検出データは、データ解析ソフト(DSI、Dataquest A.R.T.)を用いてパーソナルコンピュータに取得され、睡眠解析研究用プログラムであるSleepSign(登録商標)(キッセイコムテック株式会社)によって自動解析された。その自動解析においては、10秒間の筋電図が閾値以上の場合は「覚醒」と判定され、覚醒以外の状態については、脳波の周波数解析の結果、比較的遅い周波数の脳波(0.5~4Hz)が閾値以上の場合は「ノンレム睡眠」と判定され、閾値未満の場合は「レム睡眠」と判定された。

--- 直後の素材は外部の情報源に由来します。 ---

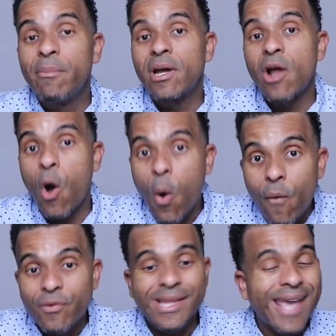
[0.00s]
But
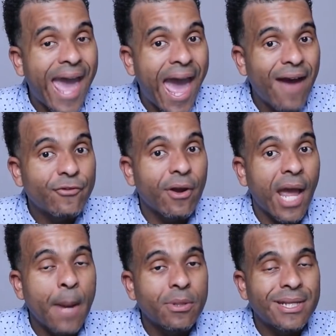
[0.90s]
hopefully, after
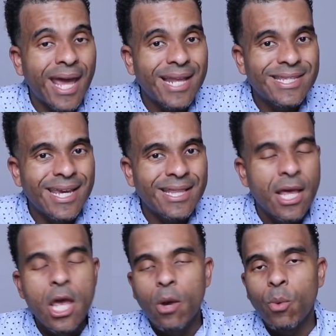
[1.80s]
April April the 19th,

そして、ノンレム睡眠中の脳波の強度を解析し、デルタ波比率を算出した。具体的には、デルタ(Delta)波(周波数0.488281~3.90625Hz)及びシータ(Theta)波(周波数4.394531~7.8125Hz)それぞれの強度(μV^2;10秒を1エポックとする)の平均値を1時間単位で積算して、デルタ波比率を算出した。
【0054】
(3)試験結果
図1は、実験食又は対照食を3日間摂取したマウスのノンレム睡眠中のデルタ波比率の経時変化を示すグラフである。図1中、「実施例1」は実験食摂取群、「比較例1」は対照食摂取群である。図1の横軸において、ZT=0に点灯、ZT=12に消灯しており、ZT=0~12が明期(睡眠期)、ZT=12~24が暗期(活動期)である。なお、マウスの脳波は3日間測定したが、図1のグラフでは、24時間(1日)1サイクルとして、平均値(3日分×マウスの数(実験食摂取群はn=3、対照食摂取群はn=4))を示している。図1から明らかなように、実施例1は比較例1に比べて、睡眠期及び活動期(覚醒期)の双方でデルタ波比率(Delta/Theta)が高い。この結果から、前記一般式(I)で表されるアルキルレゾルシノールが、ノンレム睡眠中の徐波活動の促進(デルタ波比率の増加)に有効であることが明白である。実験食摂取群は、対照食摂取群に比べて、徐波睡眠が促進されていると考えられる。
【0055】
また、実験食及び対照食にはそれぞれラードが5.0質量%添加されており、何れも高脂肪であるところ、高脂肪食の摂取は睡眠の質の低下を誘発する可能性があることが指摘されており、マウスを用いた実験で、高脂肪食の摂取によって睡眠時間の減少、睡眠途中での覚醒など症状が見られたことが報告されている。前記一般式(I)で表されるアルキルレゾルシノールは、このような睡眠への悪影響が懸念される高脂肪食を摂取した場合でもノンレム睡眠中の徐波活動を促進させている。つまり、前記一般式(I)で表されるアルキルレゾルシノールの摂取は、高脂肪食の摂取に起因する睡眠不足や睡眠の質の低下などの、睡眠障害を有する対象にも効果を及ぼし得る。